Considérations mécanistiques
Le rôle de l’HCY dans l’athérosclérose implique l’inflammation, l’activation plaquettaire et les lésions endothéliales. Toutefois, la physiopathologie aiguë du STEMI (rupture de plaque et occlusion thrombotique) pourrait masquer ses effets subtils. Chez les personnes âgées, l’exposition prolongée à une HCY élevée, combinée au déclin métabolique lié à l’âge, amplifierait ses effets délétères.
Implications cliniques
- Stratification du risque : Le dosage de l’HCY pourrait compléter les scores GRACE chez les patients âgés.
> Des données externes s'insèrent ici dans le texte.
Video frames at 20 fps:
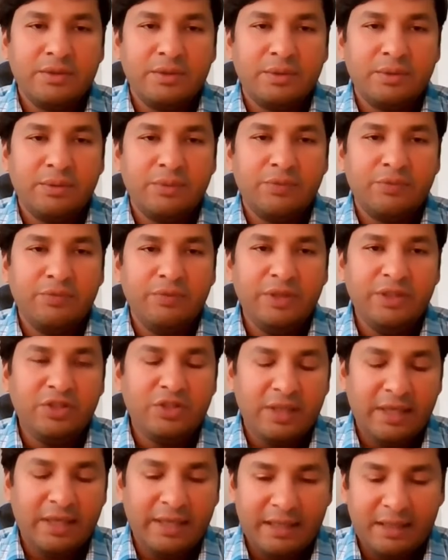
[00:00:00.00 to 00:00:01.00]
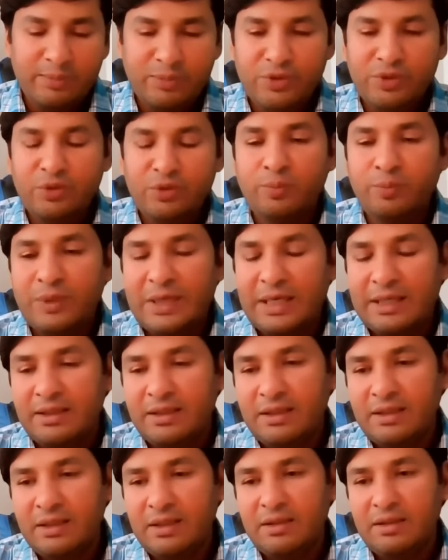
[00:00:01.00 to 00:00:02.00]
So which helps you
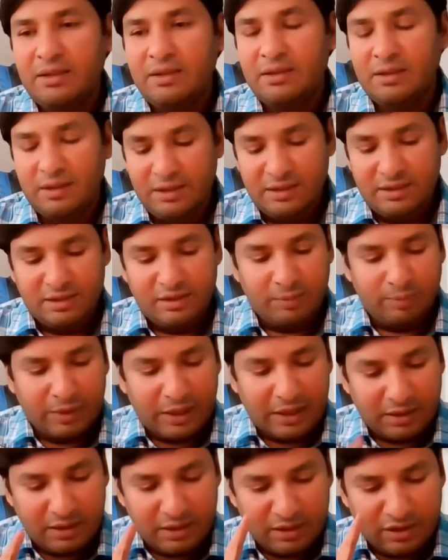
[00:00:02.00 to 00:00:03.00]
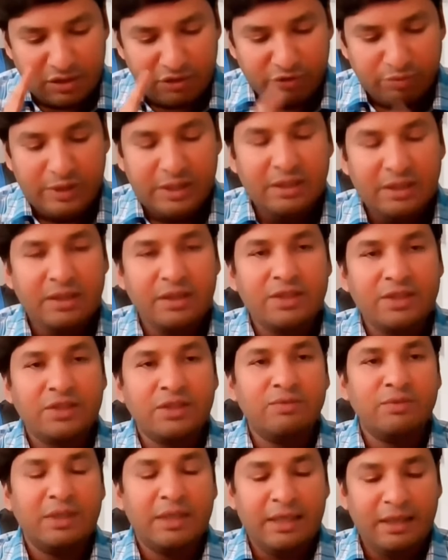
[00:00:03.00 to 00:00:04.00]
practically is the practice of
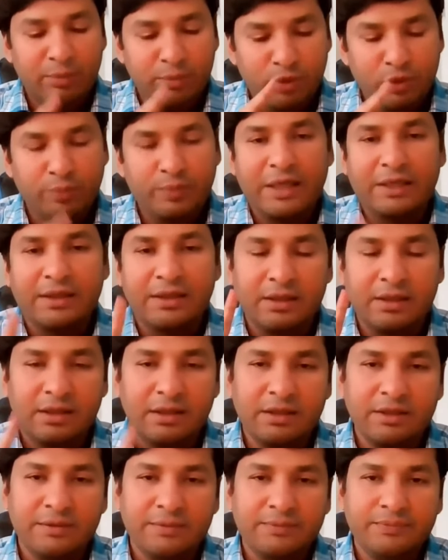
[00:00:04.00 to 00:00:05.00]
meditation will help you practically.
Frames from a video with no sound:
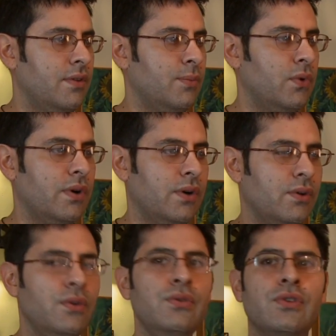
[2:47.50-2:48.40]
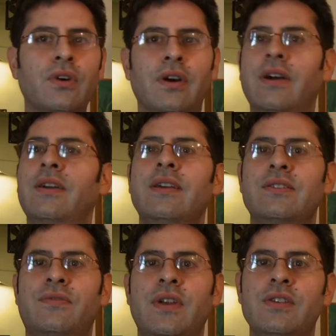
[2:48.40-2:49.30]
more outre,
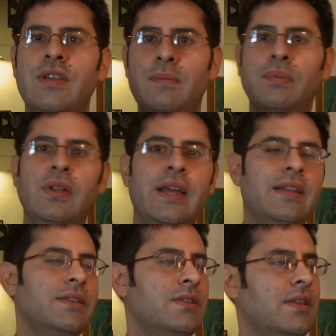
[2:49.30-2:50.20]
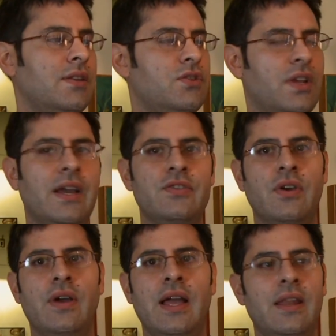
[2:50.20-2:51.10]
as the French say, planes that
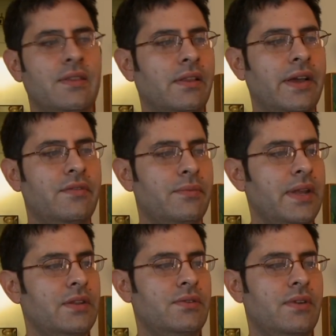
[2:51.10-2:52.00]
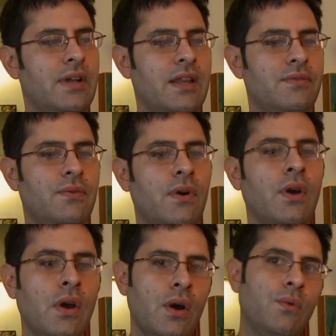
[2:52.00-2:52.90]
G.I.JOE had in the line from 82 to 94
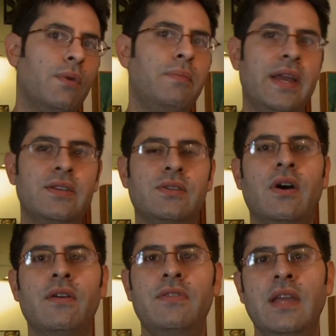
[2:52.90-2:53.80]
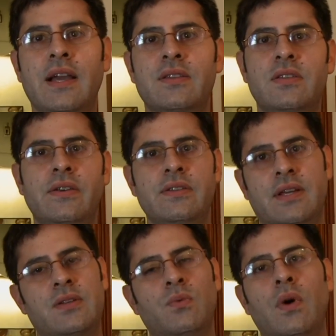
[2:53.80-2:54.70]
were based off the X series,
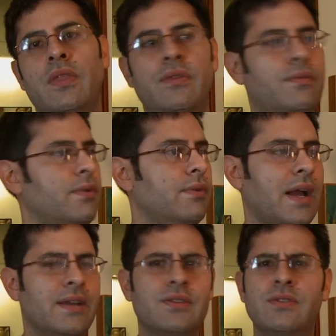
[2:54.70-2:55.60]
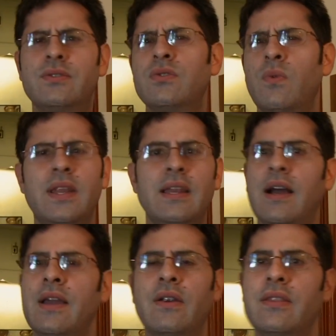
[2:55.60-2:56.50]
X1 through
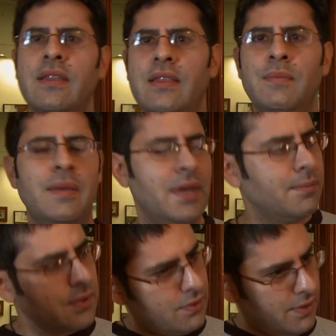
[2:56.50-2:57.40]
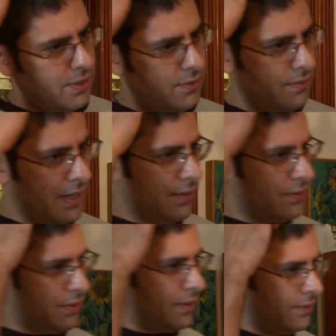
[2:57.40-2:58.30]
X29, or I think they may be up to 32 now.
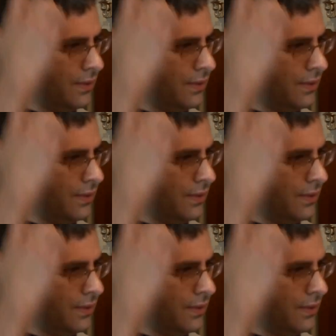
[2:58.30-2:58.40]
So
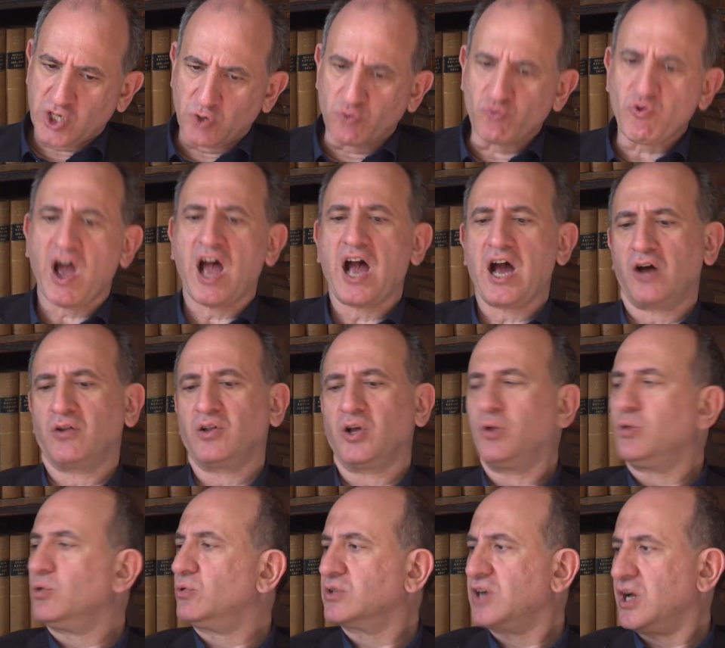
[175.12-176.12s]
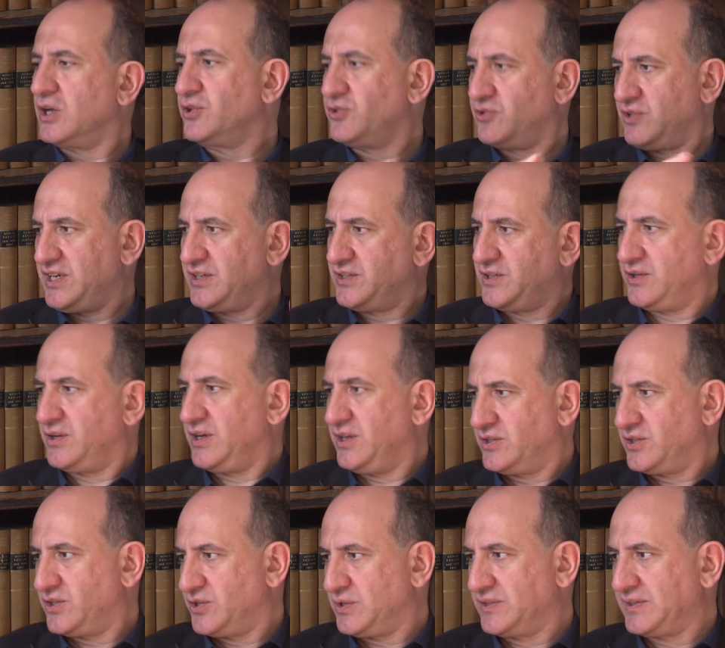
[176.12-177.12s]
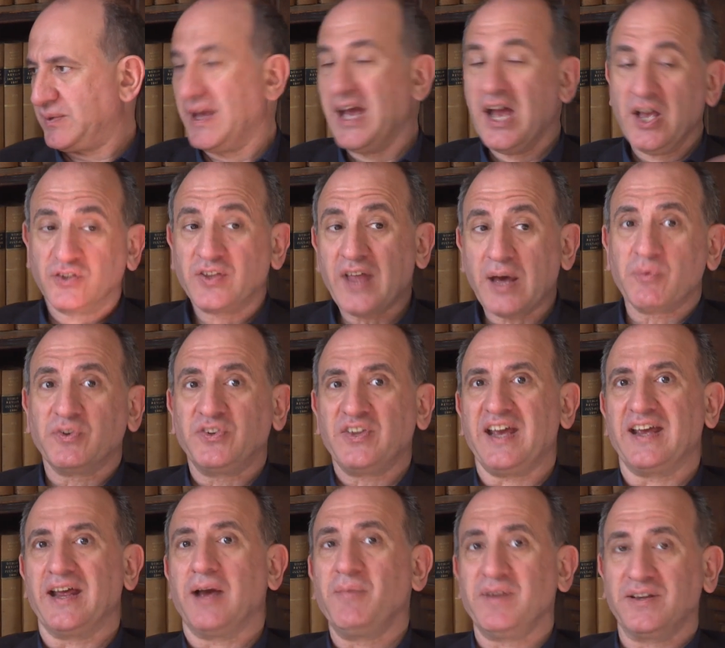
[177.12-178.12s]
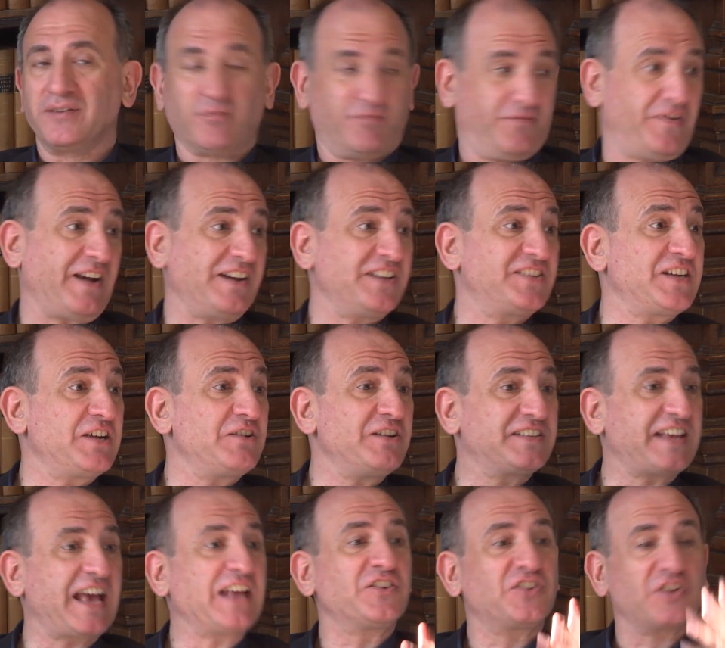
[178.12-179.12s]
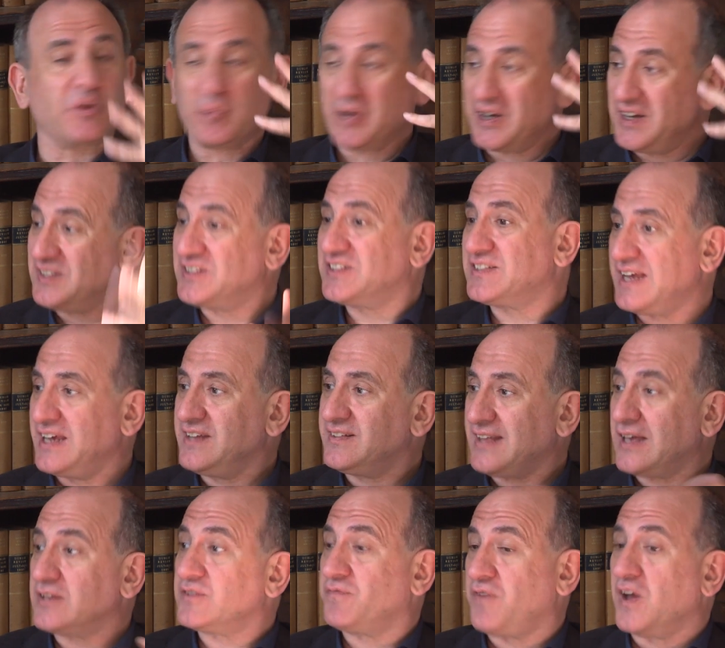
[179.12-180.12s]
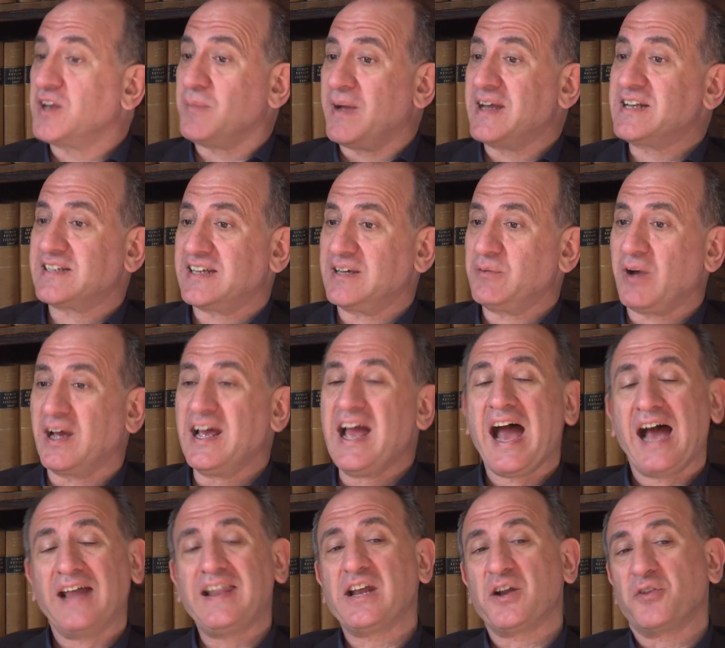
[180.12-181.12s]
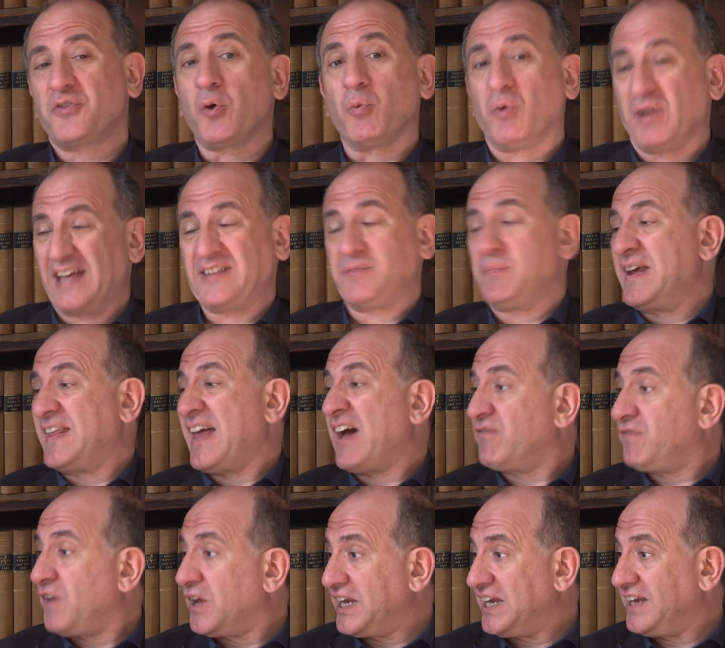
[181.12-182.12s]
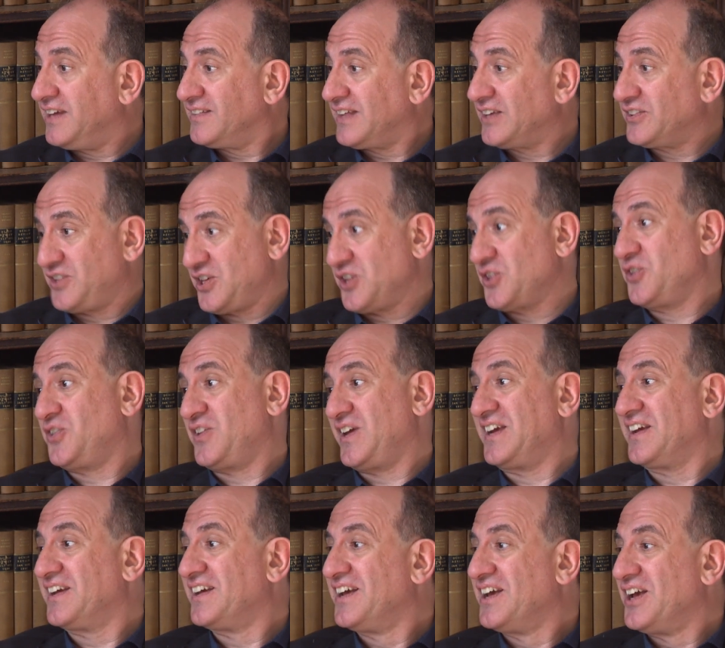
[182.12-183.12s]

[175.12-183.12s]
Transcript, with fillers: corral a whole country into into doing so. So that was it. I mean, it's a very serious answer, but it's it's that's fundamentally why. And then I thought, well, let's make that funny. Yeah. That's the other thing,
- Ciblage thérapeutique : Les essais de supplémentation en acide folique/vitamines B n’ont pas réduit les événements cardiovasculaires, suggérant que l’HCY serait un marqueur plutôt qu’une cible modifiable.
Conclusion
Cette étude souligne la valeur pronostique limitée de l’HCY dans les populations non sélectionnées de STEMI, mais met en lumière son utilité chez les patients âgés. L’hypertension, la classe Killip et la fonction rénale restent centrales dans l’évaluation du risque, tandis que le rôle de l’HCY semble contextuel, nécessitant des investigations complémentaires dans des cohortes spécifiques.